- _Your task_:
Starting at the line that contains "Transcript: Like, I'm" and stopping at the line that contains "[0:02.93-0:03.93]", transcribe every line of the material below exactly; pictures stay out.

- _Material for the task_:
--------

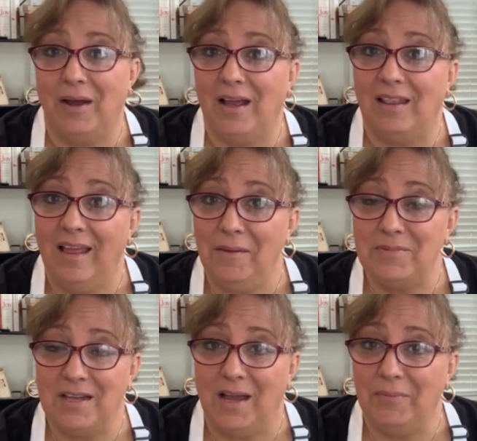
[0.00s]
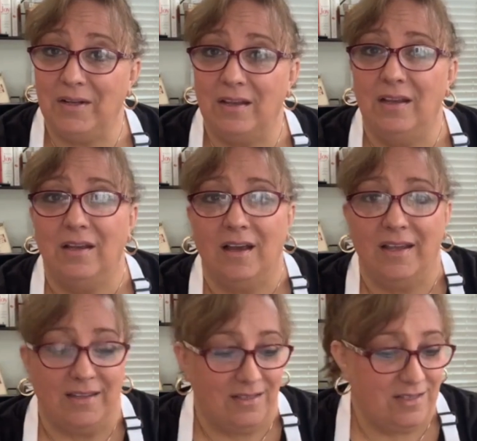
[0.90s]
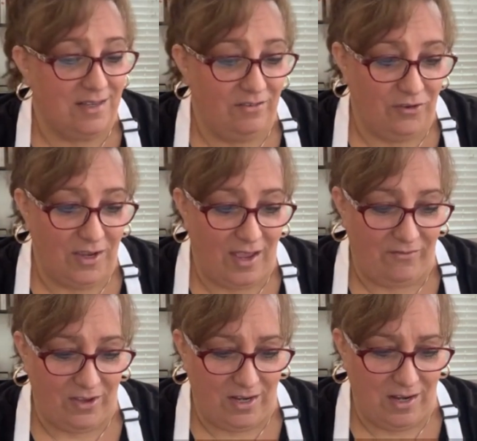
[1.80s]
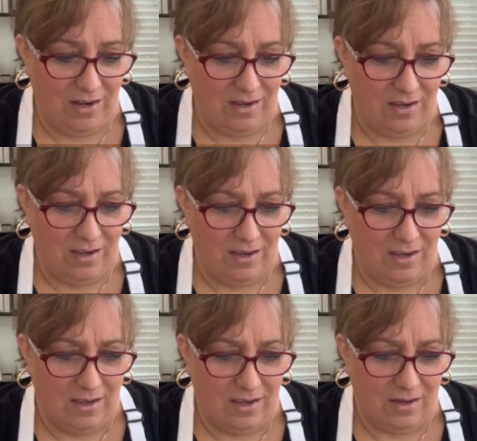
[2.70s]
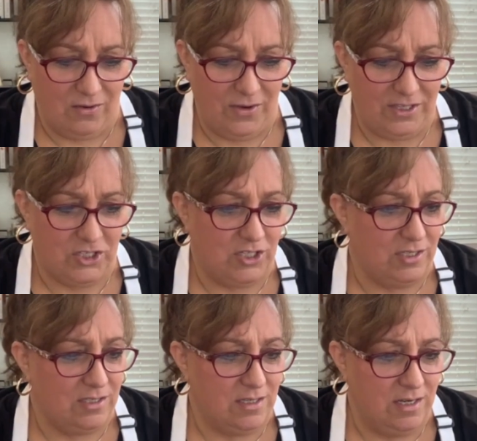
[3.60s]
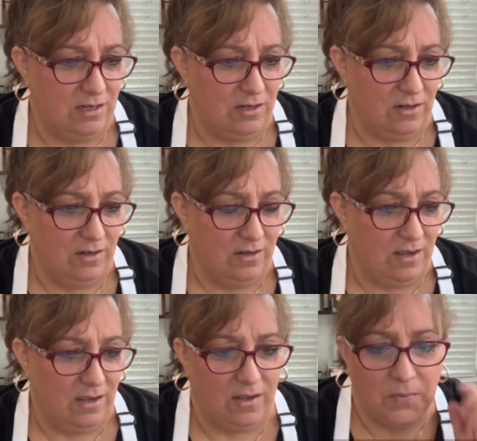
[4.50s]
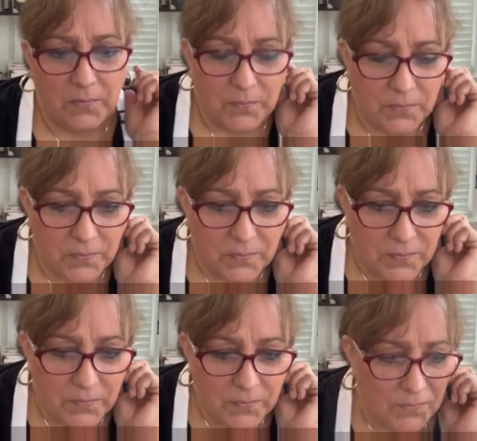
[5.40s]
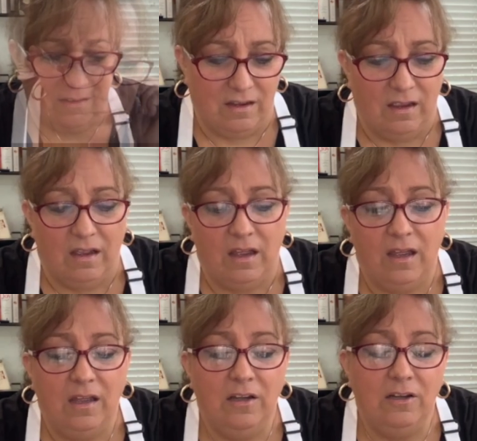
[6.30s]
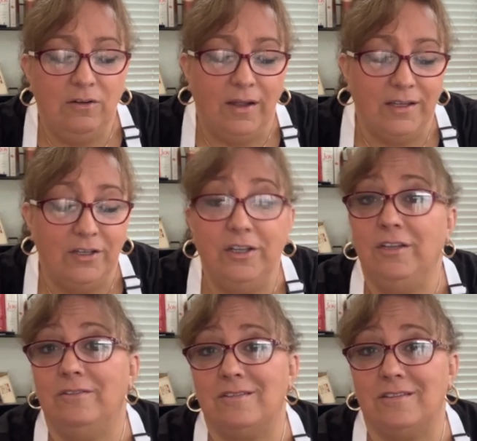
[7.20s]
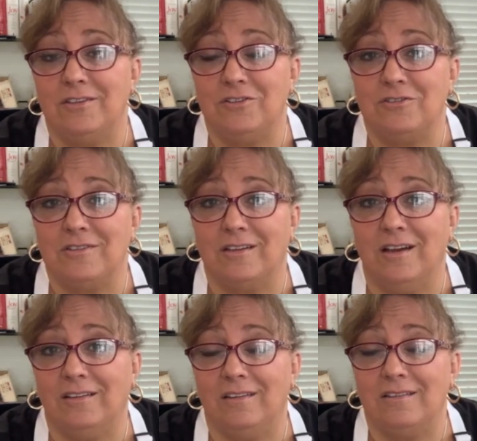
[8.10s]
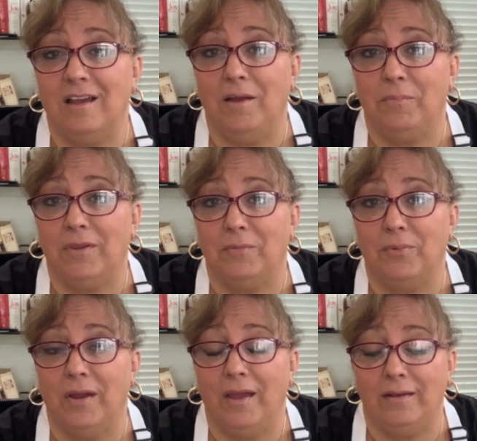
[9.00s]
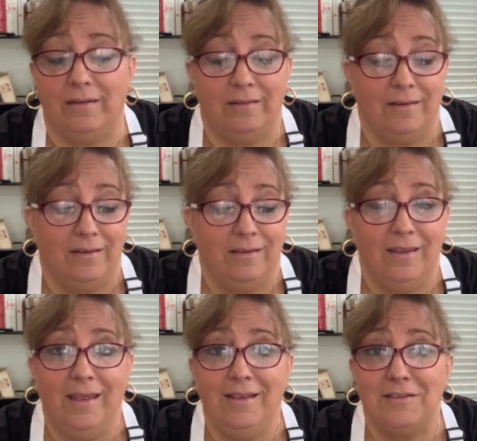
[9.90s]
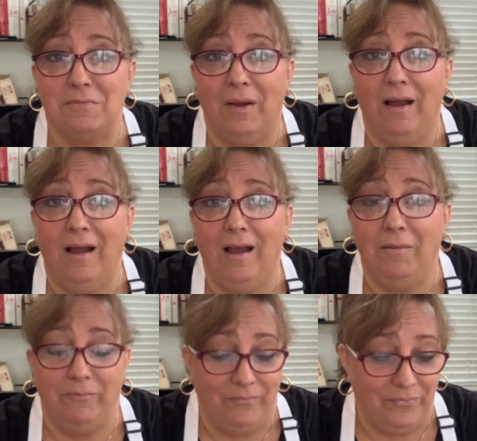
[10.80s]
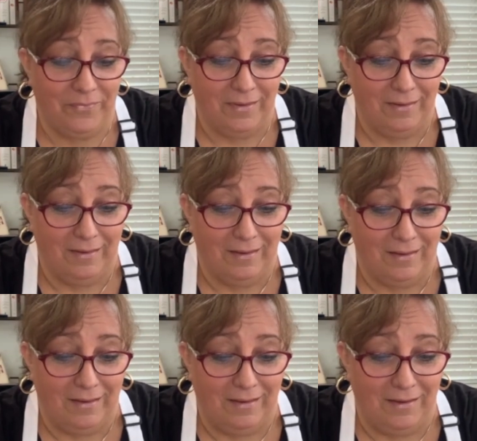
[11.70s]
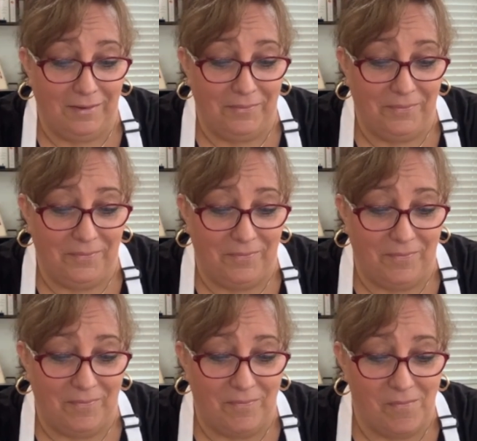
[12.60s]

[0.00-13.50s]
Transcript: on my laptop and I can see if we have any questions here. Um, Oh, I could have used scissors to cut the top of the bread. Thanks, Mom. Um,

--------

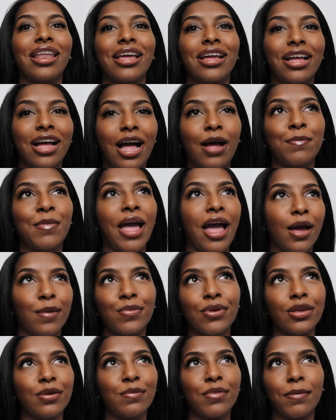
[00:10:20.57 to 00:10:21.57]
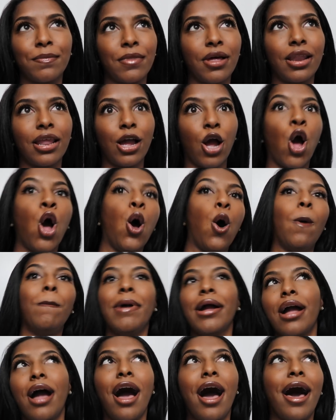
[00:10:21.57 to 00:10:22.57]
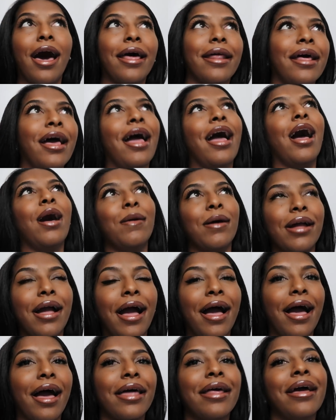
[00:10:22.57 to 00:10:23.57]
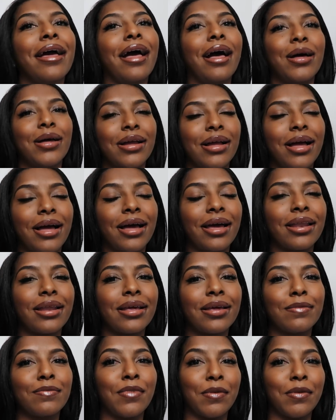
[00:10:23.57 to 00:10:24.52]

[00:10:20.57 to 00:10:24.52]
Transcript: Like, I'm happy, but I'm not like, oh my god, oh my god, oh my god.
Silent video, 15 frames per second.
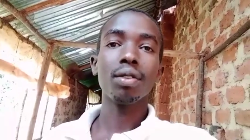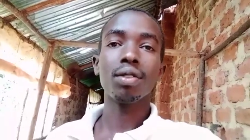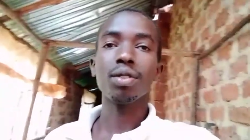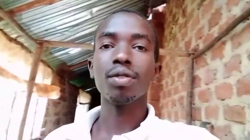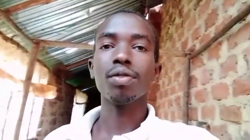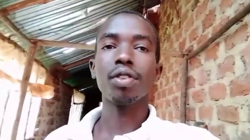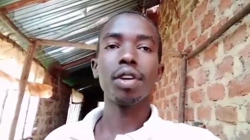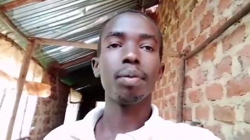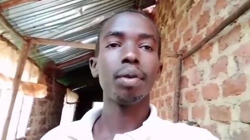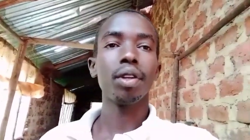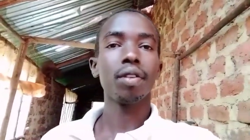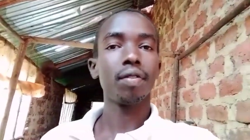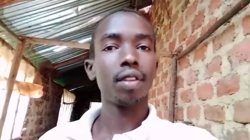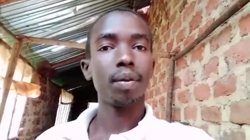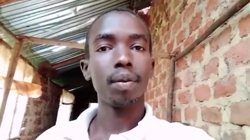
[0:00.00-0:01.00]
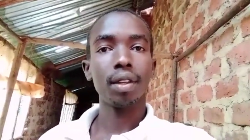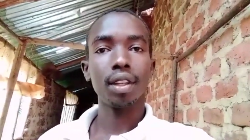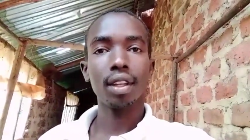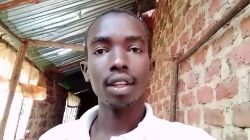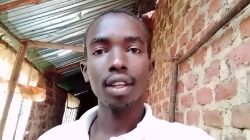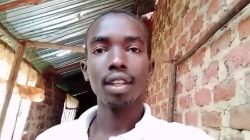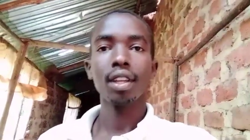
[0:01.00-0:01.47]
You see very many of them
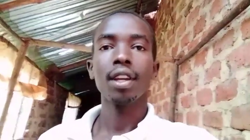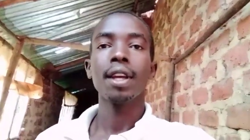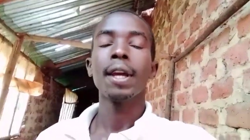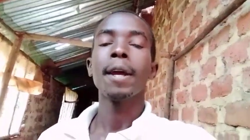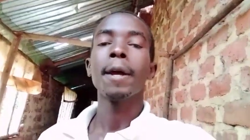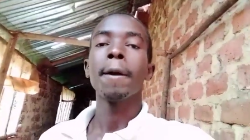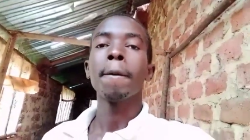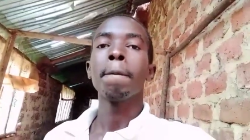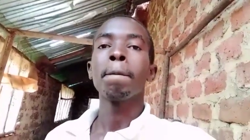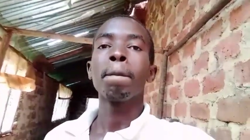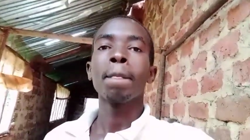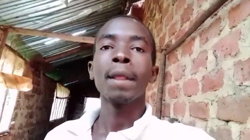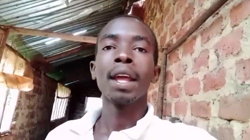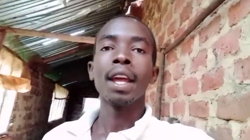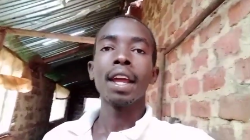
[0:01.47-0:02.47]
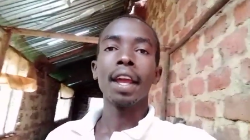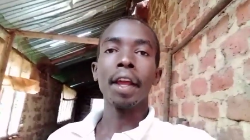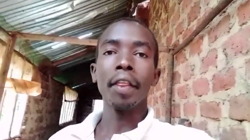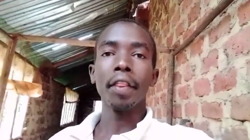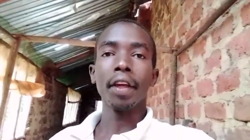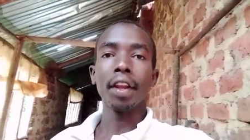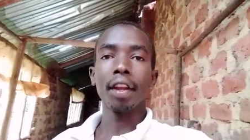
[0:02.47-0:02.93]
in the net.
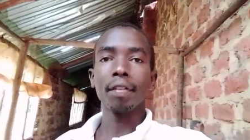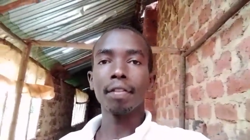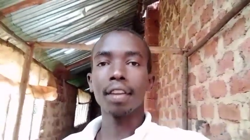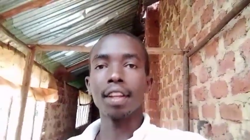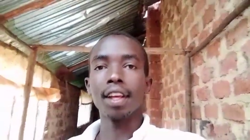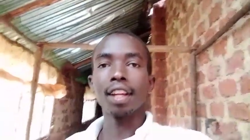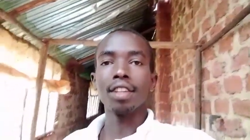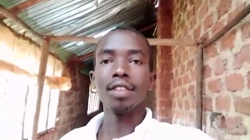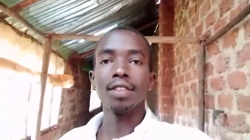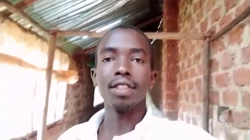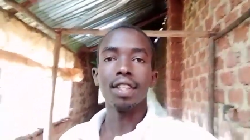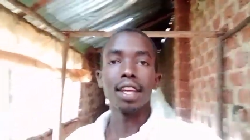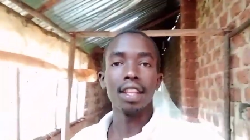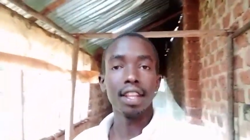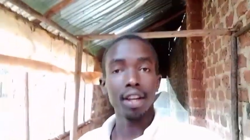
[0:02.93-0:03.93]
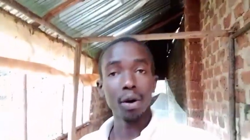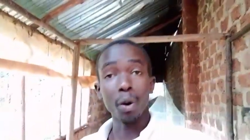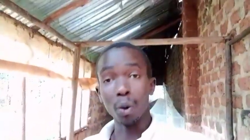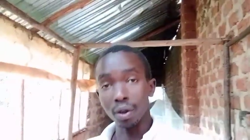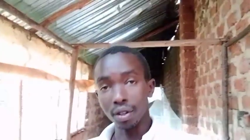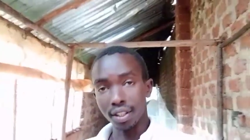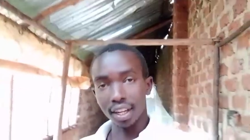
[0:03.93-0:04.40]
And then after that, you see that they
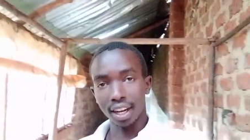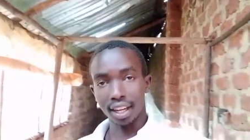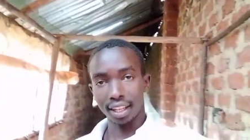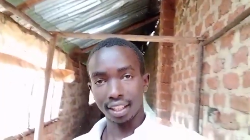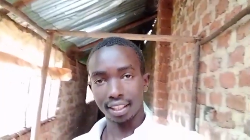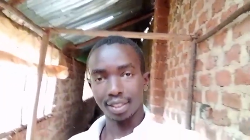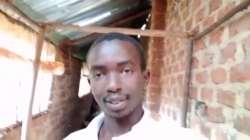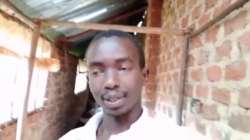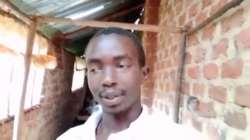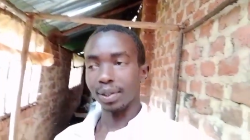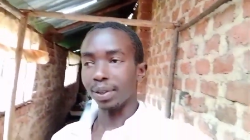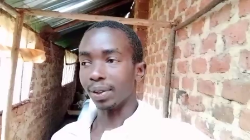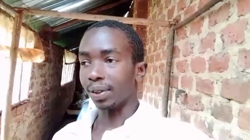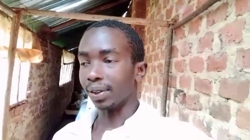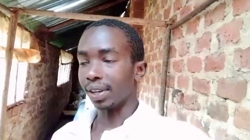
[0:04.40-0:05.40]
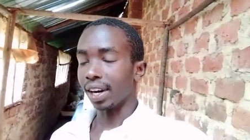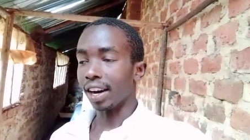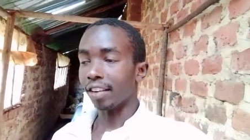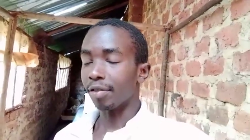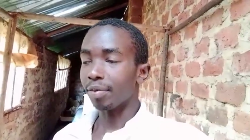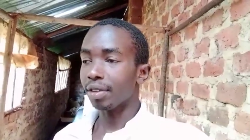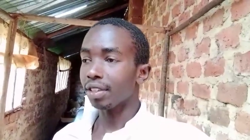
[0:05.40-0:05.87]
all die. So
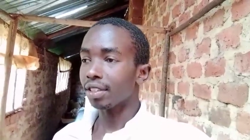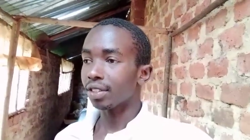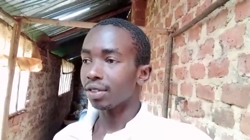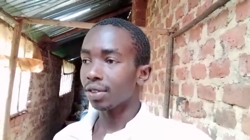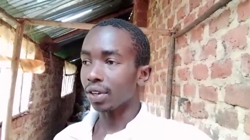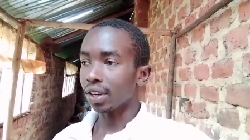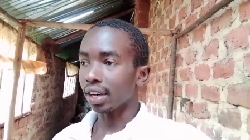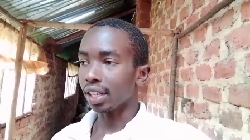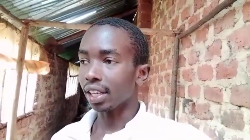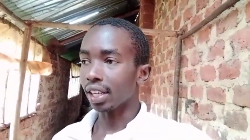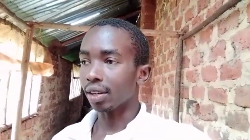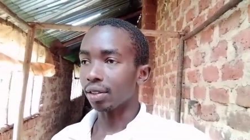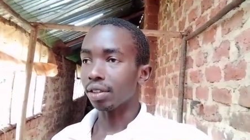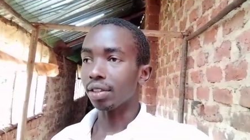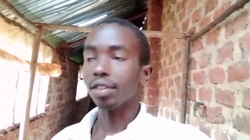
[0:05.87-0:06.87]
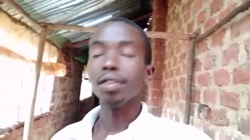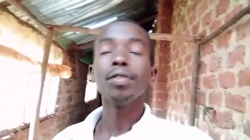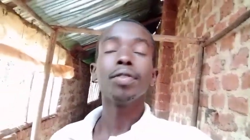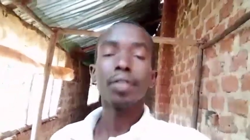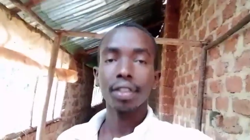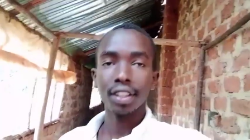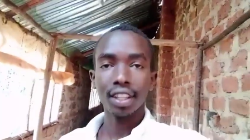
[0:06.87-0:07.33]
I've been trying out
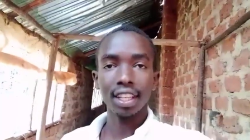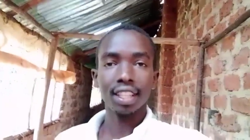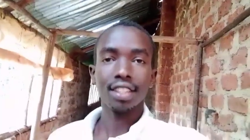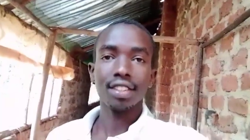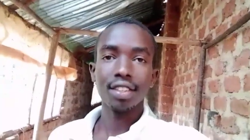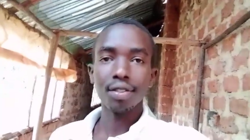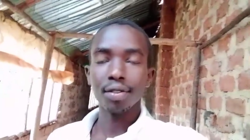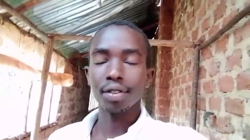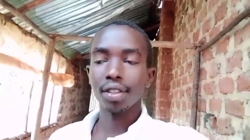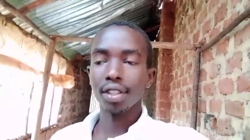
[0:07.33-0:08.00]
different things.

--------

- _Result of this task_:
Transcript: Like, I'm happy, but I'm not like, oh my god, oh my god, oh my god.
Silent video, 15 frames per second.
[0:00.00-0:01.00]
[0:01.00-0:01.47]
You see very many of them
[0:01.47-0:02.47]
[0:02.47-0:02.93]
in the net.
[0:02.93-0:03.93]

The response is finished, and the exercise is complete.